• Extracted data entries
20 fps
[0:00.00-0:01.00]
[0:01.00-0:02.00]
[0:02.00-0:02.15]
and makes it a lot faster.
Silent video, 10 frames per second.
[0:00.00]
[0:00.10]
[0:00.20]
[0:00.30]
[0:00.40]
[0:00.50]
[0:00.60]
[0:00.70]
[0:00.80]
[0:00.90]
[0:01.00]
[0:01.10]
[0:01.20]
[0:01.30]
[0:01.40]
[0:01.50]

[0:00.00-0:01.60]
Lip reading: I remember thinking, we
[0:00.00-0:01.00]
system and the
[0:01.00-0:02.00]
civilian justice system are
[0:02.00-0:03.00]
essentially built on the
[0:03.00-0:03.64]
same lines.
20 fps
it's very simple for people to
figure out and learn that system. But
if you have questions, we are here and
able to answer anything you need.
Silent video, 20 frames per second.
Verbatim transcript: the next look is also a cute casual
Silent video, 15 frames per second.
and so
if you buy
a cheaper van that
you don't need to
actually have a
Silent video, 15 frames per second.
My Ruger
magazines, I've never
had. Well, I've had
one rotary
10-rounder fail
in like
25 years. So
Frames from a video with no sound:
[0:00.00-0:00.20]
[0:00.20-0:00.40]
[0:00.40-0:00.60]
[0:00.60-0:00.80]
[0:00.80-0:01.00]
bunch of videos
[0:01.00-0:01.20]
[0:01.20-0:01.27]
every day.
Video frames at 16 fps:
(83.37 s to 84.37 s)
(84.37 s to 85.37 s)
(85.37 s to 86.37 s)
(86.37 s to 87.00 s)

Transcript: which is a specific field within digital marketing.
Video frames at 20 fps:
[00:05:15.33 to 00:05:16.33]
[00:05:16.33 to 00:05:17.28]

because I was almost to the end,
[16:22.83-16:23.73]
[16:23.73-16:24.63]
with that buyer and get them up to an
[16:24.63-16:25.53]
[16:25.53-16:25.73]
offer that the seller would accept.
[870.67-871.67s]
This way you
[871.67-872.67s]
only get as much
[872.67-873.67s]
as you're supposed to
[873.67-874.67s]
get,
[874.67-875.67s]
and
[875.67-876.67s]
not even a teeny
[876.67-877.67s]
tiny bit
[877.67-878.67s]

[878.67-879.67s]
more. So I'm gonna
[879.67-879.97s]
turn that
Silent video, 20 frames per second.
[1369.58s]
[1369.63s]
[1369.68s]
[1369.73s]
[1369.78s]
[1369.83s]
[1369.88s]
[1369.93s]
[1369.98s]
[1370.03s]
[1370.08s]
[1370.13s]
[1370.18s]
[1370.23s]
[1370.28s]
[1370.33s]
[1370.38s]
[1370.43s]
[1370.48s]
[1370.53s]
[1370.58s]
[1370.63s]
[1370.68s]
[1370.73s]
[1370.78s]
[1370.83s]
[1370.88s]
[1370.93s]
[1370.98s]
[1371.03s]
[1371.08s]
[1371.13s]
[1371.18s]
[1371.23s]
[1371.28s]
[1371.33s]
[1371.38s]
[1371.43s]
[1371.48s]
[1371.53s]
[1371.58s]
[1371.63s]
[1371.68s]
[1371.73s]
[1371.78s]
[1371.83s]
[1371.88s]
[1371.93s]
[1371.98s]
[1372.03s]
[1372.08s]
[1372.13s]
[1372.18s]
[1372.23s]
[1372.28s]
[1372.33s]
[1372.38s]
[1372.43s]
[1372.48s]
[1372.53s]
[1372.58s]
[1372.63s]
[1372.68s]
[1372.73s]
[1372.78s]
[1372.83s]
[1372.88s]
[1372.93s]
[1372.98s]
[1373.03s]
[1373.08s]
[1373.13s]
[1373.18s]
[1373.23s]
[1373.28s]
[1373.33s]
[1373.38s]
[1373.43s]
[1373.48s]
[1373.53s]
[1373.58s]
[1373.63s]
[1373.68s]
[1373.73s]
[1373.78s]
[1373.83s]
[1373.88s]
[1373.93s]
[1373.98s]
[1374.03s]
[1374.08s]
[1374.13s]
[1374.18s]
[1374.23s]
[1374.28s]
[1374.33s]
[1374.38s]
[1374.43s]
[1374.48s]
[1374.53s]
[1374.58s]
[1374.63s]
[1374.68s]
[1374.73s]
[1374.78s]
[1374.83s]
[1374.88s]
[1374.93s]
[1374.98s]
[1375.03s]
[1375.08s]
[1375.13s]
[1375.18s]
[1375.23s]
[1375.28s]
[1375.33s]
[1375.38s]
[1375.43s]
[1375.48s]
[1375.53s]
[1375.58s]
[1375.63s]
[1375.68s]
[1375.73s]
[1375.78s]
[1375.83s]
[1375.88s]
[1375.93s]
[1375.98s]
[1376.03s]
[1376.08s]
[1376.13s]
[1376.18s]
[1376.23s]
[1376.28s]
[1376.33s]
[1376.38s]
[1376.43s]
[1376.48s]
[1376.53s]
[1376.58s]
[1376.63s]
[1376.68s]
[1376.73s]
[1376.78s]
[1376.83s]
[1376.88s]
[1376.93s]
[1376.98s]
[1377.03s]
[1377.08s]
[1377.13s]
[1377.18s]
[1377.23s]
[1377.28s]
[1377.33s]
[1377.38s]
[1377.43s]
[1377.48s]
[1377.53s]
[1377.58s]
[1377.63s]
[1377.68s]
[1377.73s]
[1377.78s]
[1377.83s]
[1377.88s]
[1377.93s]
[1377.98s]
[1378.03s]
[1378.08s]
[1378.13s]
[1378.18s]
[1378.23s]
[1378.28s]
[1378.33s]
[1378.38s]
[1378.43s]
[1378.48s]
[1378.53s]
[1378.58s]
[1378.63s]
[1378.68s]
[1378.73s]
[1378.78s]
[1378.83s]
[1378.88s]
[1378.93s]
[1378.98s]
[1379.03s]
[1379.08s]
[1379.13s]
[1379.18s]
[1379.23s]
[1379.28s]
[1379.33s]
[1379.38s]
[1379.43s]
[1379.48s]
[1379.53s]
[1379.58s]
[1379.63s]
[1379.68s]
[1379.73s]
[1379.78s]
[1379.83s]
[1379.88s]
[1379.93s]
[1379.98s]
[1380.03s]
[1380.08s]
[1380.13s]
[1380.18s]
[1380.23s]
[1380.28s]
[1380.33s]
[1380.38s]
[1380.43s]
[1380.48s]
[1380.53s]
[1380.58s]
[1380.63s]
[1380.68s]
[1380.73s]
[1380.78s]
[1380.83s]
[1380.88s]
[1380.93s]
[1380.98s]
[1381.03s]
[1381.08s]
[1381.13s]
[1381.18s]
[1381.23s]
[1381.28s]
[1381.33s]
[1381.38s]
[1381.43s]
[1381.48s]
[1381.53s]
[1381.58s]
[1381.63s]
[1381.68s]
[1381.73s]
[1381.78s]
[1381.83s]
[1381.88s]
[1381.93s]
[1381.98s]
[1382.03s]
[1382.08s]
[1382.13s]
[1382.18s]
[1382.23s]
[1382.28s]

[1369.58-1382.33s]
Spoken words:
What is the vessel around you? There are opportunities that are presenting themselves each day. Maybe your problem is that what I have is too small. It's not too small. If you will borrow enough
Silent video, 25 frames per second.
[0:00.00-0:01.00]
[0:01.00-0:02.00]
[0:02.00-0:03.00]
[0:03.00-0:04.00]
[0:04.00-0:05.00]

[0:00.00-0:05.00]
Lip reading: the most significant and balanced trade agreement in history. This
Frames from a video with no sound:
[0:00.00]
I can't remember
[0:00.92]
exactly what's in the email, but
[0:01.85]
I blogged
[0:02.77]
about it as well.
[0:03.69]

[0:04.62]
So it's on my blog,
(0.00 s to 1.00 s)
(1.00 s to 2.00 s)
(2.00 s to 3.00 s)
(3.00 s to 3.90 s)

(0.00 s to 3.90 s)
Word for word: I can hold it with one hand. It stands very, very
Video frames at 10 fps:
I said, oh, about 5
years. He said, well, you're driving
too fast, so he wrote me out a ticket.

• EXERCISE
The response must contain every entry, each one identical to the original.

• EXERCISE RESPONSE
20 fps
[0:00.00-0:01.00]
[0:01.00-0:02.00]
[0:02.00-0:02.15]
and makes it a lot faster.
Silent video, 10 frames per second.
[0:00.00]
[0:00.10]
[0:00.20]
[0:00.30]
[0:00.40]
[0:00.50]
[0:00.60]
[0:00.70]
[0:00.80]
[0:00.90]
[0:01.00]
[0:01.10]
[0:01.20]
[0:01.30]
[0:01.40]
[0:01.50]

[0:00.00-0:01.60]
Lip reading: I remember thinking, we
[0:00.00-0:01.00]
system and the
[0:01.00-0:02.00]
civilian justice system are
[0:02.00-0:03.00]
essentially built on the
[0:03.00-0:03.64]
same lines.
20 fps
it's very simple for people to
figure out and learn that system. But
if you have questions, we are here and
able to answer anything you need.
Silent video, 20 frames per second.
Verbatim transcript: the next look is also a cute casual
Silent video, 15 frames per second.
and so
if you buy
a cheaper van that
you don't need to
actually have a
Silent video, 15 frames per second.
My Ruger
magazines, I've never
had. Well, I've had
one rotary
10-rounder fail
in like
25 years. So
Frames from a video with no sound:
[0:00.00-0:00.20]
[0:00.20-0:00.40]
[0:00.40-0:00.60]
[0:00.60-0:00.80]
[0:00.80-0:01.00]
bunch of videos
[0:01.00-0:01.20]
[0:01.20-0:01.27]
every day.
Video frames at 16 fps:
(83.37 s to 84.37 s)
(84.37 s to 85.37 s)
(85.37 s to 86.37 s)
(86.37 s to 87.00 s)

Transcript: which is a specific field within digital marketing.
Video frames at 20 fps:
[00:05:15.33 to 00:05:16.33]
[00:05:16.33 to 00:05:17.28]

because I was almost to the end,
[16:22.83-16:23.73]
[16:23.73-16:24.63]
with that buyer and get them up to an
[16:24.63-16:25.53]
[16:25.53-16:25.73]
offer that the seller would accept.
[870.67-871.67s]
This way you
[871.67-872.67s]
only get as much
[872.67-873.67s]
as you're supposed to
[873.67-874.67s]
get,
[874.67-875.67s]
and
[875.67-876.67s]
not even a teeny
[876.67-877.67s]
tiny bit
[877.67-878.67s]

[878.67-879.67s]
more. So I'm gonna
[879.67-879.97s]
turn that
Silent video, 20 frames per second.
[1369.58s]
[1369.63s]
[1369.68s]
[1369.73s]
[1369.78s]
[1369.83s]
[1369.88s]
[1369.93s]
[1369.98s]
[1370.03s]
[1370.08s]
[1370.13s]
[1370.18s]
[1370.23s]
[1370.28s]
[1370.33s]
[1370.38s]
[1370.43s]
[1370.48s]
[1370.53s]
[1370.58s]
[1370.63s]
[1370.68s]
[1370.73s]
[1370.78s]
[1370.83s]
[1370.88s]
[1370.93s]
[1370.98s]
[1371.03s]
[1371.08s]
[1371.13s]
[1371.18s]
[1371.23s]
[1371.28s]
[1371.33s]
[1371.38s]
[1371.43s]
[1371.48s]
[1371.53s]
[1371.58s]
[1371.63s]
[1371.68s]
[1371.73s]
[1371.78s]
[1371.83s]
[1371.88s]
[1371.93s]
[1371.98s]
[1372.03s]
[1372.08s]
[1372.13s]
[1372.18s]
[1372.23s]
[1372.28s]
[1372.33s]
[1372.38s]
[1372.43s]
[1372.48s]
[1372.53s]
[1372.58s]
[1372.63s]
[1372.68s]
[1372.73s]
[1372.78s]
[1372.83s]
[1372.88s]
[1372.93s]
[1372.98s]
[1373.03s]
[1373.08s]
[1373.13s]
[1373.18s]
[1373.23s]
[1373.28s]
[1373.33s]
[1373.38s]
[1373.43s]
[1373.48s]
[1373.53s]
[1373.58s]
[1373.63s]
[1373.68s]
[1373.73s]
[1373.78s]
[1373.83s]
[1373.88s]
[1373.93s]
[1373.98s]
[1374.03s]
[1374.08s]
[1374.13s]
[1374.18s]
[1374.23s]
[1374.28s]
[1374.33s]
[1374.38s]
[1374.43s]
[1374.48s]
[1374.53s]
[1374.58s]
[1374.63s]
[1374.68s]
[1374.73s]
[1374.78s]
[1374.83s]
[1374.88s]
[1374.93s]
[1374.98s]
[1375.03s]
[1375.08s]
[1375.13s]
[1375.18s]
[1375.23s]
[1375.28s]
[1375.33s]
[1375.38s]
[1375.43s]
[1375.48s]
[1375.53s]
[1375.58s]
[1375.63s]
[1375.68s]
[1375.73s]
[1375.78s]
[1375.83s]
[1375.88s]
[1375.93s]
[1375.98s]
[1376.03s]
[1376.08s]
[1376.13s]
[1376.18s]
[1376.23s]
[1376.28s]
[1376.33s]
[1376.38s]
[1376.43s]
[1376.48s]
[1376.53s]
[1376.58s]
[1376.63s]
[1376.68s]
[1376.73s]
[1376.78s]
[1376.83s]
[1376.88s]
[1376.93s]
[1376.98s]
[1377.03s]
[1377.08s]
[1377.13s]
[1377.18s]
[1377.23s]
[1377.28s]
[1377.33s]
[1377.38s]
[1377.43s]
[1377.48s]
[1377.53s]
[1377.58s]
[1377.63s]
[1377.68s]
[1377.73s]
[1377.78s]
[1377.83s]
[1377.88s]
[1377.93s]
[1377.98s]
[1378.03s]
[1378.08s]
[1378.13s]
[1378.18s]
[1378.23s]
[1378.28s]
[1378.33s]
[1378.38s]
[1378.43s]
[1378.48s]
[1378.53s]
[1378.58s]
[1378.63s]
[1378.68s]
[1378.73s]
[1378.78s]
[1378.83s]
[1378.88s]
[1378.93s]
[1378.98s]
[1379.03s]
[1379.08s]
[1379.13s]
[1379.18s]
[1379.23s]
[1379.28s]
[1379.33s]
[1379.38s]
[1379.43s]
[1379.48s]
[1379.53s]
[1379.58s]
[1379.63s]
[1379.68s]
[1379.73s]
[1379.78s]
[1379.83s]
[1379.88s]
[1379.93s]
[1379.98s]
[1380.03s]
[1380.08s]
[1380.13s]
[1380.18s]
[1380.23s]
[1380.28s]
[1380.33s]
[1380.38s]
[1380.43s]
[1380.48s]
[1380.53s]
[1380.58s]
[1380.63s]
[1380.68s]
[1380.73s]
[1380.78s]
[1380.83s]
[1380.88s]
[1380.93s]
[1380.98s]
[1381.03s]
[1381.08s]
[1381.13s]
[1381.18s]
[1381.23s]
[1381.28s]
[1381.33s]
[1381.38s]
[1381.43s]
[1381.48s]
[1381.53s]
[1381.58s]
[1381.63s]
[1381.68s]
[1381.73s]
[1381.78s]
[1381.83s]
[1381.88s]
[1381.93s]
[1381.98s]
[1382.03s]
[1382.08s]
[1382.13s]
[1382.18s]
[1382.23s]
[1382.28s]

[1369.58-1382.33s]
Spoken words:
What is the vessel around you? There are opportunities that are presenting themselves each day. Maybe your problem is that what I have is too small. It's not too small. If you will borrow enough
Silent video, 25 frames per second.
[0:00.00-0:01.00]
[0:01.00-0:02.00]
[0:02.00-0:03.00]
[0:03.00-0:04.00]
[0:04.00-0:05.00]

[0:00.00-0:05.00]
Lip reading: the most significant and balanced trade agreement in history. This
Frames from a video with no sound:
[0:00.00]
I can't remember
[0:00.92]
exactly what's in the email, but
[0:01.85]
I blogged
[0:02.77]
about it as well.
[0:03.69]

[0:04.62]
So it's on my blog,
(0.00 s to 1.00 s)
(1.00 s to 2.00 s)
(2.00 s to 3.00 s)
(3.00 s to 3.90 s)

(0.00 s to 3.90 s)
Word for word: I can hold it with one hand. It stands very, very
Video frames at 10 fps:
I said, oh, about 5
years. He said, well, you're driving
too fast, so he wrote me out a ticket.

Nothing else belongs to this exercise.